Reproduce the full listing as it stands. Images do not belong in the copy.

• • •

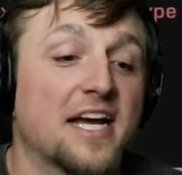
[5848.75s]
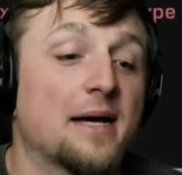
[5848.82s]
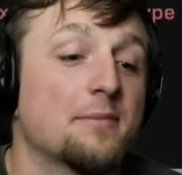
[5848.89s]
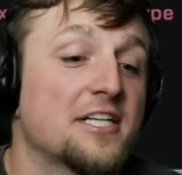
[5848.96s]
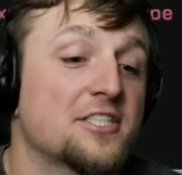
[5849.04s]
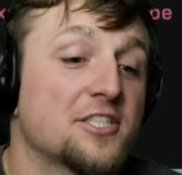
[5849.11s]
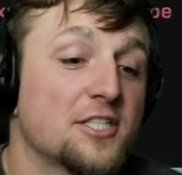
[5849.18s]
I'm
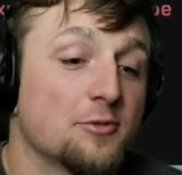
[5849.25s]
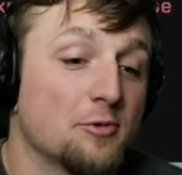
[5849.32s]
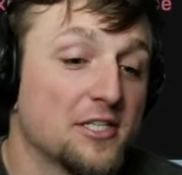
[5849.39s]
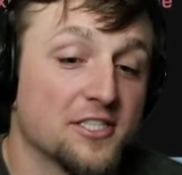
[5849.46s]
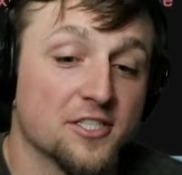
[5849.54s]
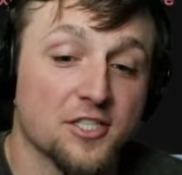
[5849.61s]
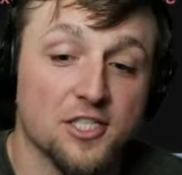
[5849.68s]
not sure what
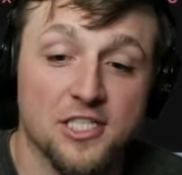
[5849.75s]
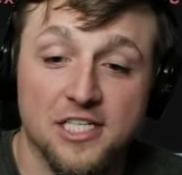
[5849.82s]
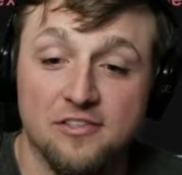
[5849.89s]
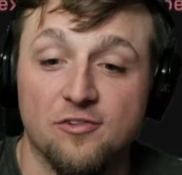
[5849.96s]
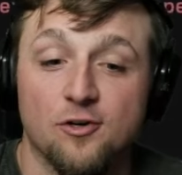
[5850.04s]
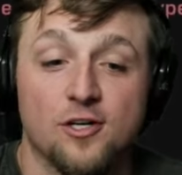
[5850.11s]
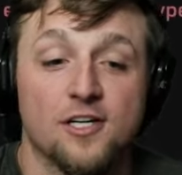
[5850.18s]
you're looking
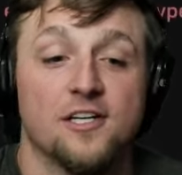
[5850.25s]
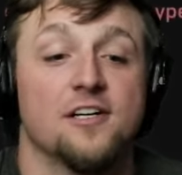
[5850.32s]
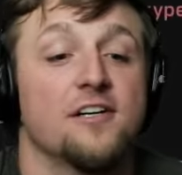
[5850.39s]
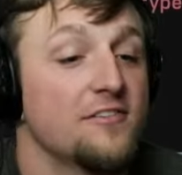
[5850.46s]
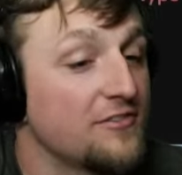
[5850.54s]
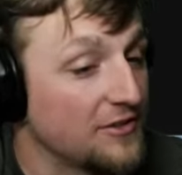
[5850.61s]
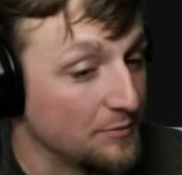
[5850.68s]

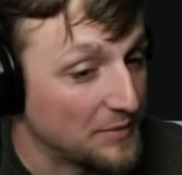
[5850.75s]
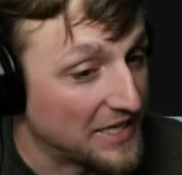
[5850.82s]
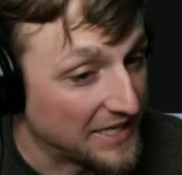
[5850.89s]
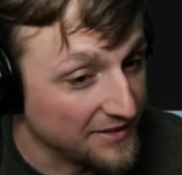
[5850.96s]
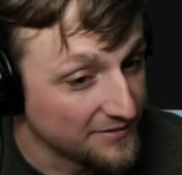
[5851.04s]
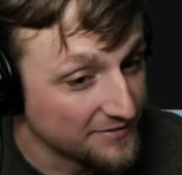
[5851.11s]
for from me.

• • •

Answer to this problem:
[5848.75s]
[5848.82s]
[5848.89s]
[5848.96s]
[5849.04s]
[5849.11s]
[5849.18s]
I'm
[5849.25s]
[5849.32s]
[5849.39s]
[5849.46s]
[5849.54s]
[5849.61s]
[5849.68s]
not sure what
[5849.75s]
[5849.82s]
[5849.89s]
[5849.96s]
[5850.04s]
[5850.11s]
[5850.18s]
you're looking
[5850.25s]
[5850.32s]
[5850.39s]
[5850.46s]
[5850.54s]
[5850.61s]
[5850.68s]

[5850.75s]
[5850.82s]
[5850.89s]
[5850.96s]
[5851.04s]
[5851.11s]
for from me.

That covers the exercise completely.